POZİTİF DÖNGÜ

Şimdiden 20 gol oldu…Pozitif bir döngü bu; iyi sonuçlar iştahını artırıyor oyuncuların, artan iştah iyi oyunu getiriyor, iyi oyun iyi sonuçları ve alınan her puan özgüveni artırıyor,yeni galibiyetler getiriyor. Jesus söz verdiği takımı kurma yolunda ilerliyor. Meşhur 103 gollük rekor kırılacaksa o yıl bu yıl olabilir.

Galatasaray ve Trabzon’un hakem yardımıyla ayakta kalabildiği, Beşiktaş’ın zar zor beraberlik kurtarabildiği bu hafta alınan farklı galibiyet Fenerbahçe için son derece keyif verici oldu.

Hücumu seven, dikine ve hızlı oynayan iki takımın mücadelesiydi. Alanya, benzer bir taktikle çıktı rakibinin karşısına. Ancak Fenerbahçe’yi Fenerbahçe gibi oynayarak yenmek istiyorsan ya ondan daha becerikli olacaksın ya da daha hızlı oynayacaksın. Alanya ne hızlıydı ne de becerikli, sadece beş gol yedi.

İki takım da ilerde baskı ile rakibi bunaltıp kapacakları toplarla pozisyon üretmeyi, ayrıca geriden defans arkasına atılan toplarla gol bulmayı planlamıştı. Bunu başaran daha kaliteli bir kadroya sahip Fenerbahçe oldu.

Jesus saha kenarında Yılmaz Vuraldan sonra gördüğümüz en heyecanlı, en hareketli Hoca. Perez’in sakatlığında 4’lü defansa dönmüş gibiydi Jesus… Aslında ikili defans bile denebilir bu dizilişe. Sağda yer alan Ferdi ile solda yeralan Alioski o kadar çok ileri çıktılar ki defans çoğu zaman Szalai ile Gustavo’ya kaldı. Orta sahanın merkezindeki Arao ve Crespo’dan biri zaman zaman stoperlerin arasına girerek defansı üçledi.

Bu dizilişte Ferdi ve Alioski’ye büyük yük düşüyor. Hem defansı dörtlüyorlar, hem orta sahayı hem de ileri ikiliyi… Sahanın en çok koşan ve yorulanları bu ikili oldu diyebiliriz. Ancak bu oyunu oynayabilmek için orta saha merkezdeki ikilinin de çok çalışması gerekiyor. Arao ve özellikle Crespo bu maçta çalışkanın çok ötesindeydi. Özellikle Crespo kaptığı toplarla hücum oyuncularına nefis ara paslar attı. Hem ilk golün, hem dördüncü golün başlangıcını kaptığı toplarla yaptı hem üçüncü golü attı. Crespo varsa elinde, ilk 11’i yaparken önce onu yazarsın, gerisine sonra bakarsın.

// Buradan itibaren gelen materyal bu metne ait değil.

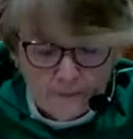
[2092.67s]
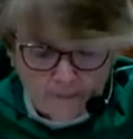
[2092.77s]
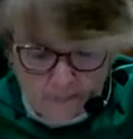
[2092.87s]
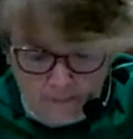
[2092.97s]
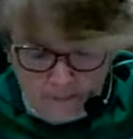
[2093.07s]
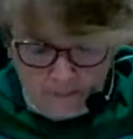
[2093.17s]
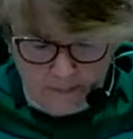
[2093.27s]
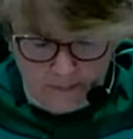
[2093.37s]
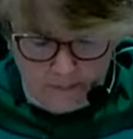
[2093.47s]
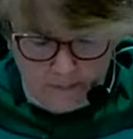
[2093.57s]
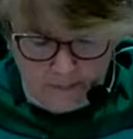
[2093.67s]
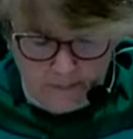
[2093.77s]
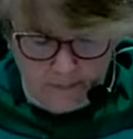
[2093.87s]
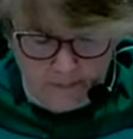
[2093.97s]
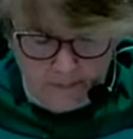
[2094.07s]

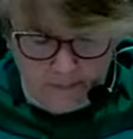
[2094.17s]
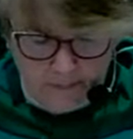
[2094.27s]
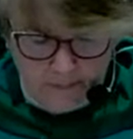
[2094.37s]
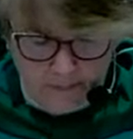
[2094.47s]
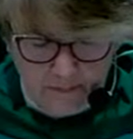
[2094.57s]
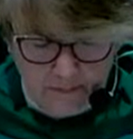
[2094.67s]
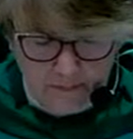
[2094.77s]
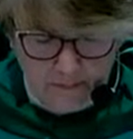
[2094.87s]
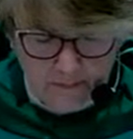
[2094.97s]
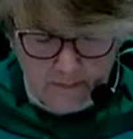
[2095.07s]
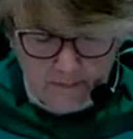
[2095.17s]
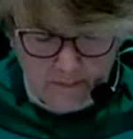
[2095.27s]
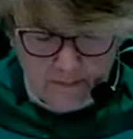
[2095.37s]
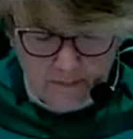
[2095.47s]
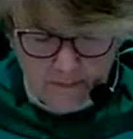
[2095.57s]

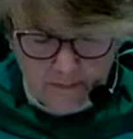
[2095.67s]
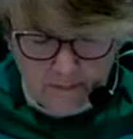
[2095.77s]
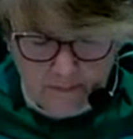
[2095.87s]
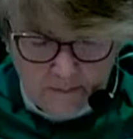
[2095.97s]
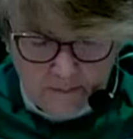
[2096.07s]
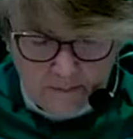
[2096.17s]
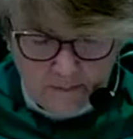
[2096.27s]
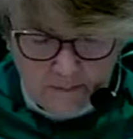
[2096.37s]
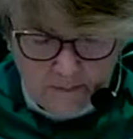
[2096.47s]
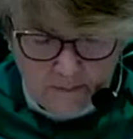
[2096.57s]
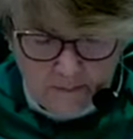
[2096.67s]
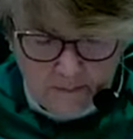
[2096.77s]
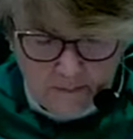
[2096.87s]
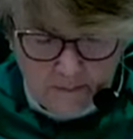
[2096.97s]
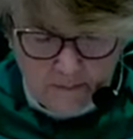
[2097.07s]

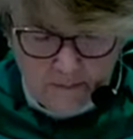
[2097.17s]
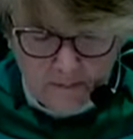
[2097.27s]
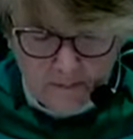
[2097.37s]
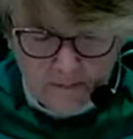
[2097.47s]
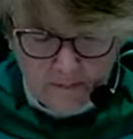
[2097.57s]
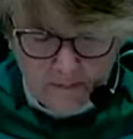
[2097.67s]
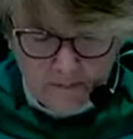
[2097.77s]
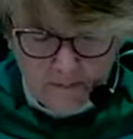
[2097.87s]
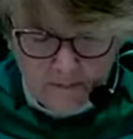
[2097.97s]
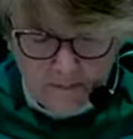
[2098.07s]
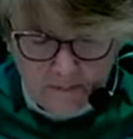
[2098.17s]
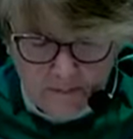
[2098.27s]
No one is speaking in this clip.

Emre Mor geldiğinden beri belki de en çok çalıştığı ve etkili olduğu oyunu sergiledi. Böyle giderse özlenen Emre’yi bir süre sonra izlemek mümkün olacak gibi.
Böylesine oynayan ve bu sonuçları alan takımda artık Hocanın tercihlerini eleştirmek hayli zor.

“Yedek kaleci İrfan Can’dan başka ilk 11 çıkmayan oyuncumuz yok ama biz 11 kişilik bir takım değiliz” diyor. Üstelik her maça farklı isimlerle çıksa, önceki maçın en iyilerini kenara alsa bile oyuncular küsmüyorsa, her formayı giyenden performans alınıyorsa sadece susmak lazım. Ama şurası da bir gerçek tribündeki Hocanın fanatikleri bile Arda konusunda mutsuz. Şunu söylemek lazım ki herkes Arda Güler’i görmek Arda Güler’i izlemek istiyor.

Bir takım 5 gol atmışsa olumsuz şeyler yazılmaz söylenmez ama ben yine de not düşmek adına içimden geçenleri yazayım. Bu diziliş ve bu oyun startejisi hayli riskli, tehlikeli. Takım bu kadar kalabalık ileri çıkınca, defans gerisine atılan uzun toplar hayli tehlikeli oluyor. Bu maçta Ferdi her defasında Oğuz Aydın’ı, Alioski ise Candeias’ı durdurmayı başardı ama yarın daha kuvvetli takımlar bu pozisyonları affetmeye bilir. Gerçi 103 golle rekor kırarak şampiyon olduğu yıl da Fenerbahçe bu tür golleri yiyor ama fazlasını atıyordu. Jesus’a güvenmek gerekiyor galiba.